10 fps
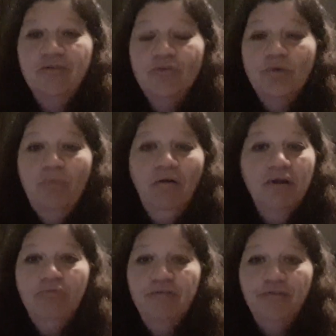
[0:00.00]
The
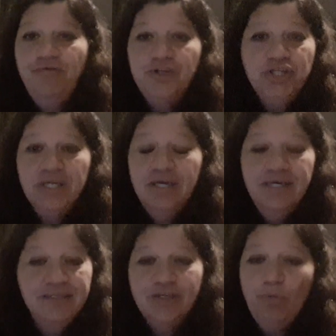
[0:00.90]
Murray River fishing
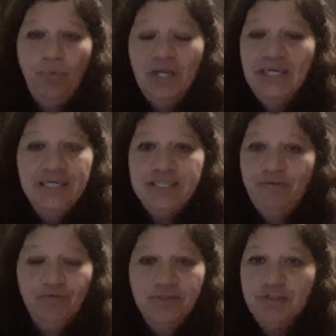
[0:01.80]
is completely
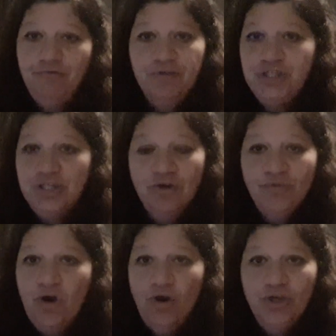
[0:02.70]
different to fishing
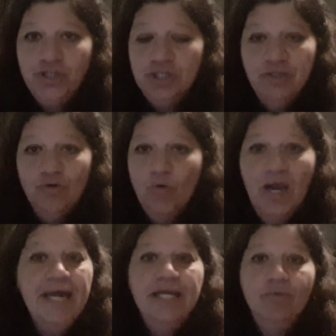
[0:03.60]
on the ocean or
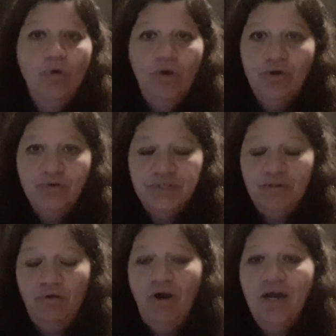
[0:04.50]
anywhere else,
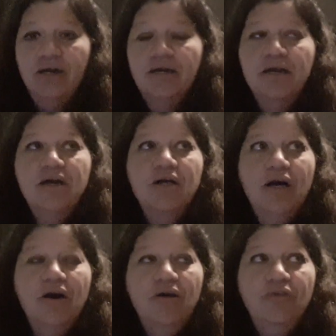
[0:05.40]
all right?
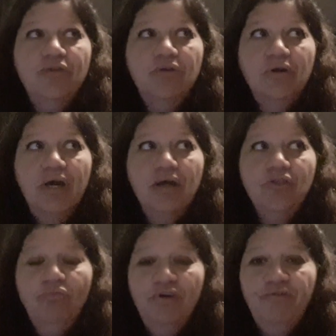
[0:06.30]

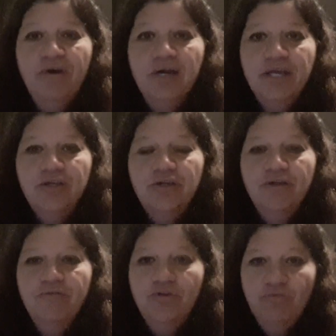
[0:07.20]
The river,
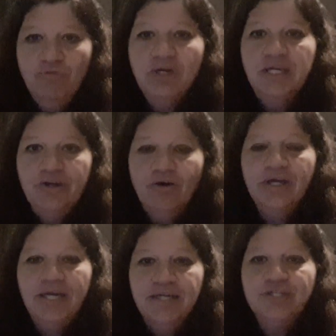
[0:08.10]
you really got
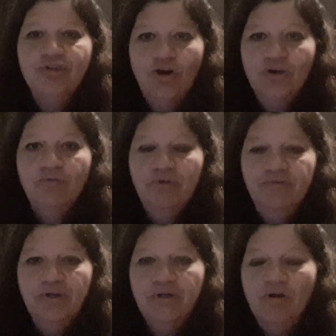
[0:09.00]
to get to know the
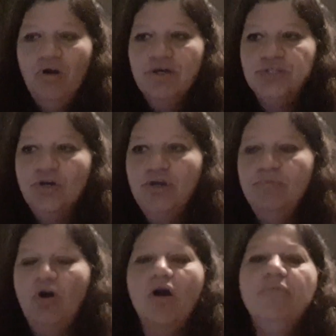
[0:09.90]
river. All
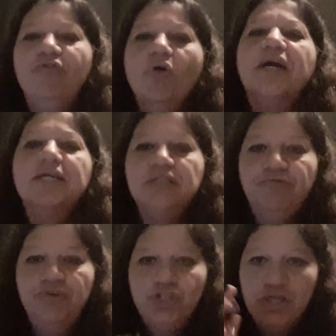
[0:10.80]
right, before I get to the
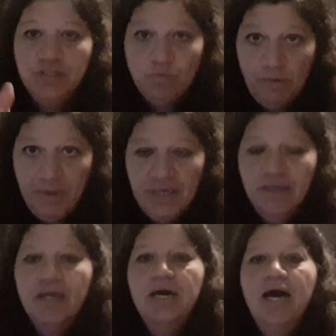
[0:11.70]
fishing,
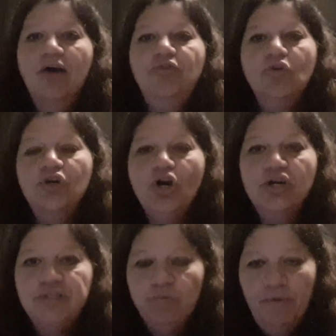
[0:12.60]
swimming. If you want to
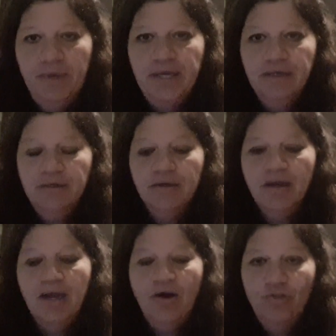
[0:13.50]
go swimming
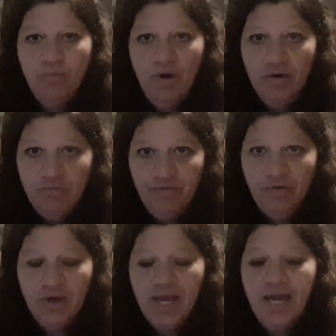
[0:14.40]
on the Murray
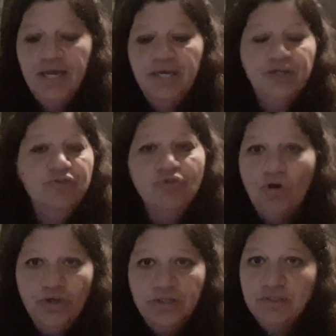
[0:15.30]
River, okay, and you're
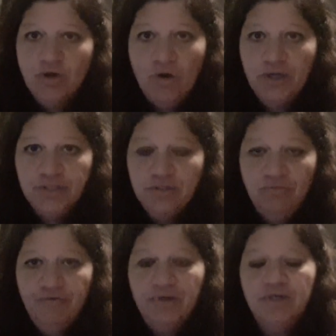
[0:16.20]
not used to going to the
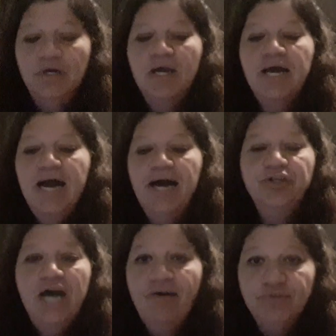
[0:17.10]
river
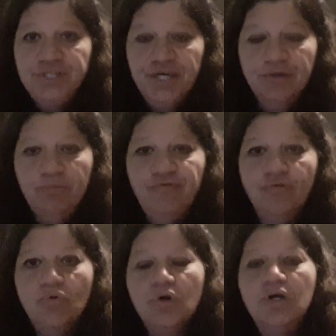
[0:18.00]
and you haven't done it
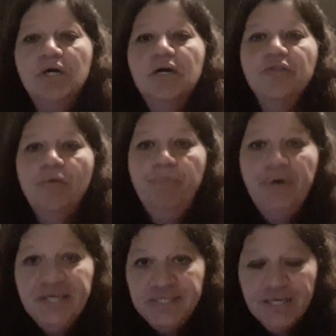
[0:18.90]
before, the
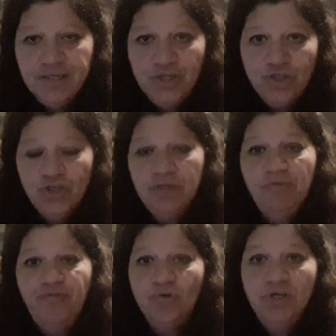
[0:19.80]
best thing to do
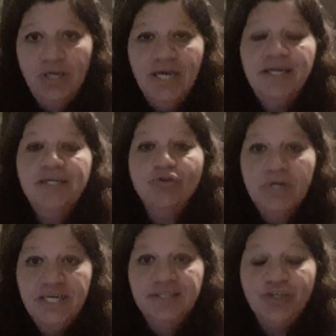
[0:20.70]
before you let your
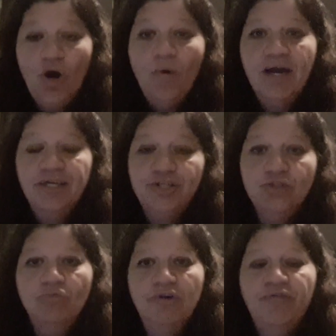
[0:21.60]
kids go out into
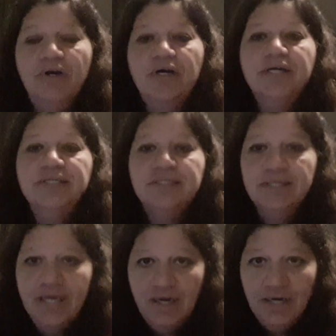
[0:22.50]
the river is to
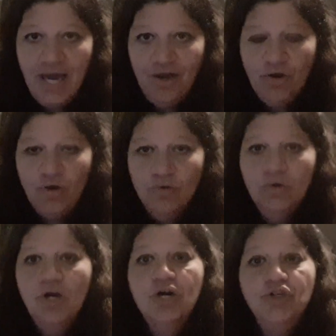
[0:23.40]
get an
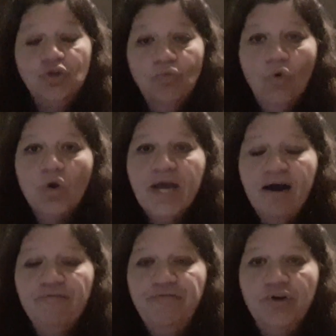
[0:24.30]
adult to walk
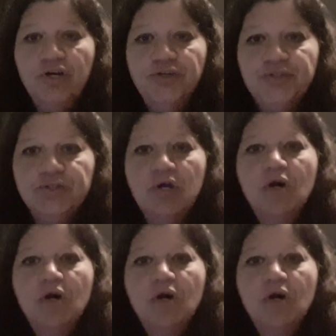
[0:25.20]
out first.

■ ■ ■ ■

TRY IT: Return each line from the material above exactly, but not the pictures.

EXERCISE OUTPUT:
10 fps
[0:00.00]
The
[0:00.90]
Murray River fishing
[0:01.80]
is completely
[0:02.70]
different to fishing
[0:03.60]
on the ocean or
[0:04.50]
anywhere else,
[0:05.40]
all right?
[0:06.30]

[0:07.20]
The river,
[0:08.10]
you really got
[0:09.00]
to get to know the
[0:09.90]
river. All
[0:10.80]
right, before I get to the
[0:11.70]
fishing,
[0:12.60]
swimming. If you want to
[0:13.50]
go swimming
[0:14.40]
on the Murray
[0:15.30]
River, okay, and you're
[0:16.20]
not used to going to the
[0:17.10]
river
[0:18.00]
and you haven't done it
[0:18.90]
before, the
[0:19.80]
best thing to do
[0:20.70]
before you let your
[0:21.60]
kids go out into
[0:22.50]
the river is to
[0:23.40]
get an
[0:24.30]
adult to walk
[0:25.20]
out first.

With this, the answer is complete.